Data extracted from a collection:
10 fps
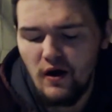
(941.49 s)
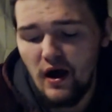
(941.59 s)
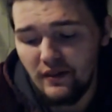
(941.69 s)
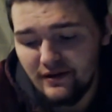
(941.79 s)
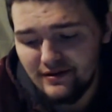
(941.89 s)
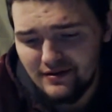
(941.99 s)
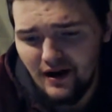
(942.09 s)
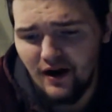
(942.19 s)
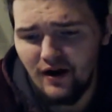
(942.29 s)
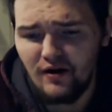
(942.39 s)
At least
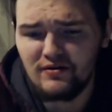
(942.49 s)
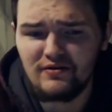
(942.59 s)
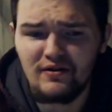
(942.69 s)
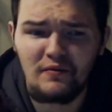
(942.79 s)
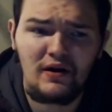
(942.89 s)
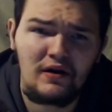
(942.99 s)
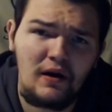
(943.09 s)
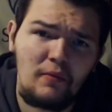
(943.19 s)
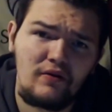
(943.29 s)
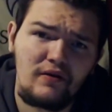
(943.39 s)
there'll still be a
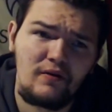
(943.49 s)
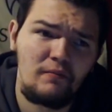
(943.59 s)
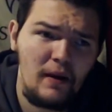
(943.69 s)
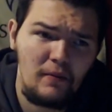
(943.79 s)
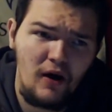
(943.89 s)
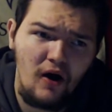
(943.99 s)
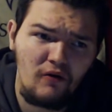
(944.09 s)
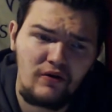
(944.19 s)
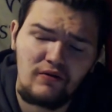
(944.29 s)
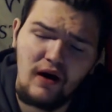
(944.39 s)
couple of them, maybe all of
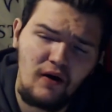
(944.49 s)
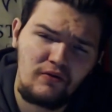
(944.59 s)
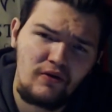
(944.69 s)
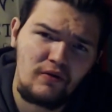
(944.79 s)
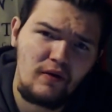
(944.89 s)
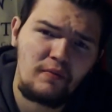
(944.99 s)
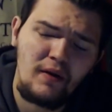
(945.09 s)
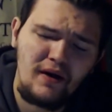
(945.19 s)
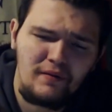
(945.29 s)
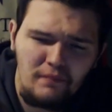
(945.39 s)
them, I don't know. I
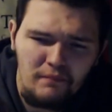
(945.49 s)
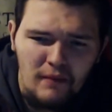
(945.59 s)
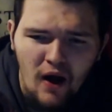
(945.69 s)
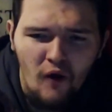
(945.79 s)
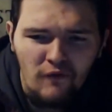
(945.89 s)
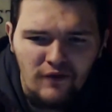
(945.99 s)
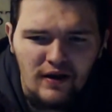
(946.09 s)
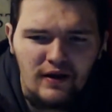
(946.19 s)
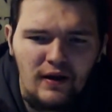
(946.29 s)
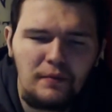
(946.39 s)
probably could, hopefully a
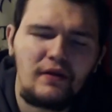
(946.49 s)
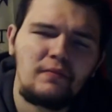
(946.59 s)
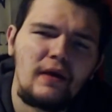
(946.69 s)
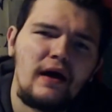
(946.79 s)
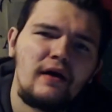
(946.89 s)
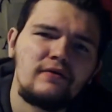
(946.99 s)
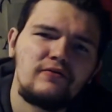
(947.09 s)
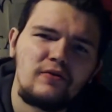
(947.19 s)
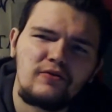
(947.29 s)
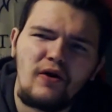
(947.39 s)
couple of them die,
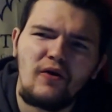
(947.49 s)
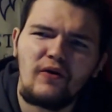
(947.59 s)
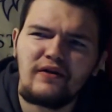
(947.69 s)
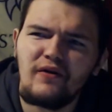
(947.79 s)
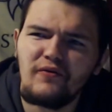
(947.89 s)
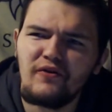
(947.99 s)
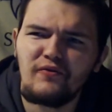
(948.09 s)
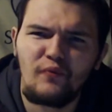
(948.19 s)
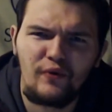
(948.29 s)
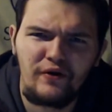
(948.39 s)
just so it don't look
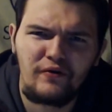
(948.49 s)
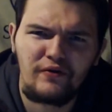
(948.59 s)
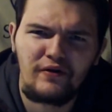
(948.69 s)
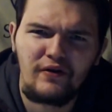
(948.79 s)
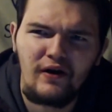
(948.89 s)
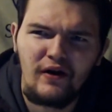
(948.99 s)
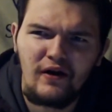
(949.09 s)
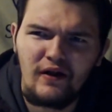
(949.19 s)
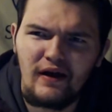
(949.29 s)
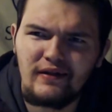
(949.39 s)
weird.
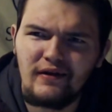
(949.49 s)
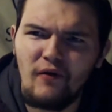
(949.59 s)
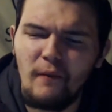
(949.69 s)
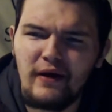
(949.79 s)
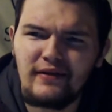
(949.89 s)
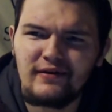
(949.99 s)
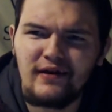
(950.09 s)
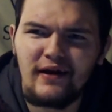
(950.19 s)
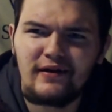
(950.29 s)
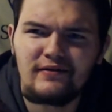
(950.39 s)
Like, if they won't make this like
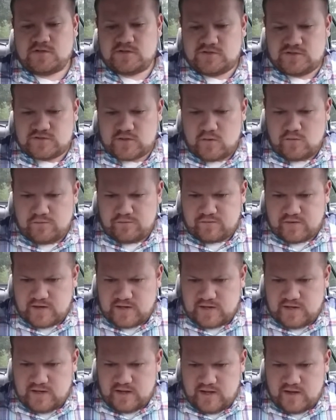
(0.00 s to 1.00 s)
So
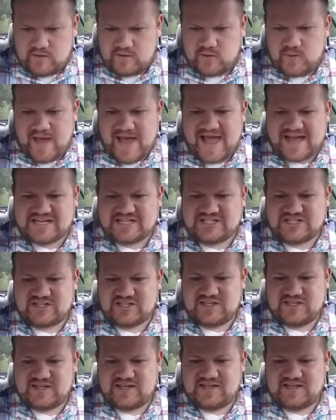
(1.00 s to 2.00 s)
funny how you
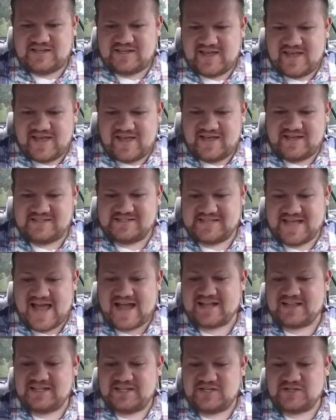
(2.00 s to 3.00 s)
actually uh,
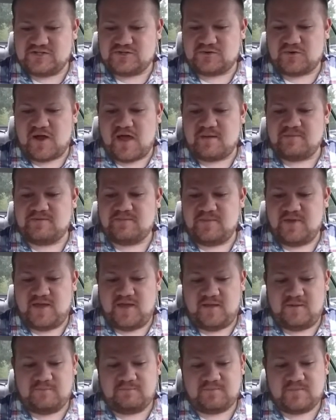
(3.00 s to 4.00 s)
exactly described
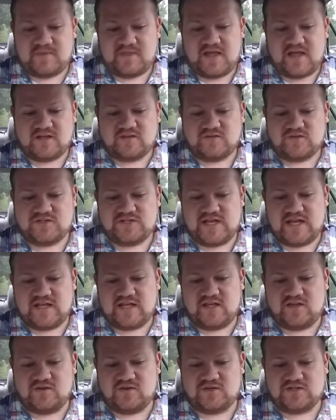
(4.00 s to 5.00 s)
me. Thanks for
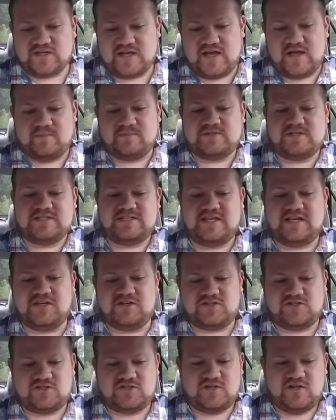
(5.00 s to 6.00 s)
taking your time to
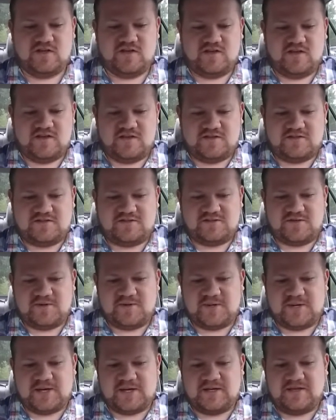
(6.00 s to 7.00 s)
teach.
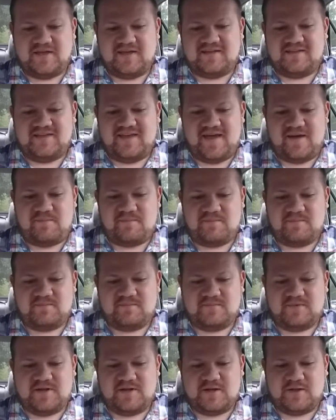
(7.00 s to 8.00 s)
So, uh, yep,
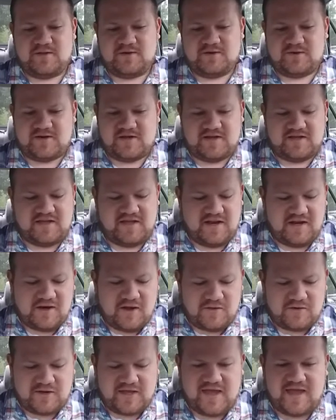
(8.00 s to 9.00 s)
another uh, yet
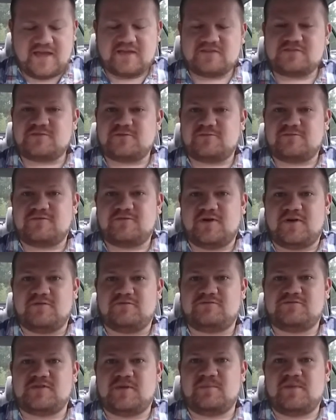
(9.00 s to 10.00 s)
another case of,
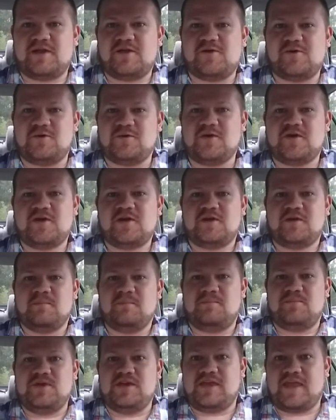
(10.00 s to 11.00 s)
of somebody who
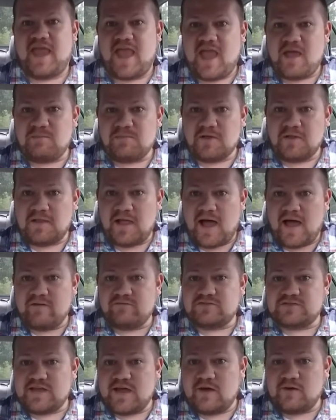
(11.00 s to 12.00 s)
became the
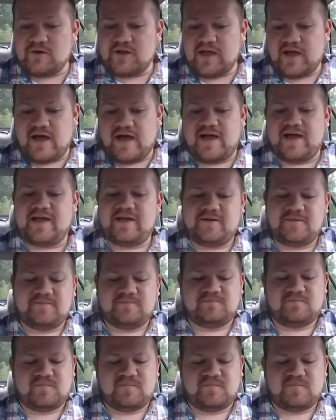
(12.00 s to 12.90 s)
live sound guy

● **Assignment**
Set down the data above verbatim, omitting every image.

● **Task solution**
10 fps
(941.49 s)
(941.59 s)
(941.69 s)
(941.79 s)
(941.89 s)
(941.99 s)
(942.09 s)
(942.19 s)
(942.29 s)
(942.39 s)
At least
(942.49 s)
(942.59 s)
(942.69 s)
(942.79 s)
(942.89 s)
(942.99 s)
(943.09 s)
(943.19 s)
(943.29 s)
(943.39 s)
there'll still be a
(943.49 s)
(943.59 s)
(943.69 s)
(943.79 s)
(943.89 s)
(943.99 s)
(944.09 s)
(944.19 s)
(944.29 s)
(944.39 s)
couple of them, maybe all of
(944.49 s)
(944.59 s)
(944.69 s)
(944.79 s)
(944.89 s)
(944.99 s)
(945.09 s)
(945.19 s)
(945.29 s)
(945.39 s)
them, I don't know. I
(945.49 s)
(945.59 s)
(945.69 s)
(945.79 s)
(945.89 s)
(945.99 s)
(946.09 s)
(946.19 s)
(946.29 s)
(946.39 s)
probably could, hopefully a
(946.49 s)
(946.59 s)
(946.69 s)
(946.79 s)
(946.89 s)
(946.99 s)
(947.09 s)
(947.19 s)
(947.29 s)
(947.39 s)
couple of them die,
(947.49 s)
(947.59 s)
(947.69 s)
(947.79 s)
(947.89 s)
(947.99 s)
(948.09 s)
(948.19 s)
(948.29 s)
(948.39 s)
just so it don't look
(948.49 s)
(948.59 s)
(948.69 s)
(948.79 s)
(948.89 s)
(948.99 s)
(949.09 s)
(949.19 s)
(949.29 s)
(949.39 s)
weird.
(949.49 s)
(949.59 s)
(949.69 s)
(949.79 s)
(949.89 s)
(949.99 s)
(950.09 s)
(950.19 s)
(950.29 s)
(950.39 s)
Like, if they won't make this like
(0.00 s to 1.00 s)
So
(1.00 s to 2.00 s)
funny how you
(2.00 s to 3.00 s)
actually uh,
(3.00 s to 4.00 s)
exactly described
(4.00 s to 5.00 s)
me. Thanks for
(5.00 s to 6.00 s)
taking your time to
(6.00 s to 7.00 s)
teach.
(7.00 s to 8.00 s)
So, uh, yep,
(8.00 s to 9.00 s)
another uh, yet
(9.00 s to 10.00 s)
another case of,
(10.00 s to 11.00 s)
of somebody who
(11.00 s to 12.00 s)
became the
(12.00 s to 12.90 s)
live sound guy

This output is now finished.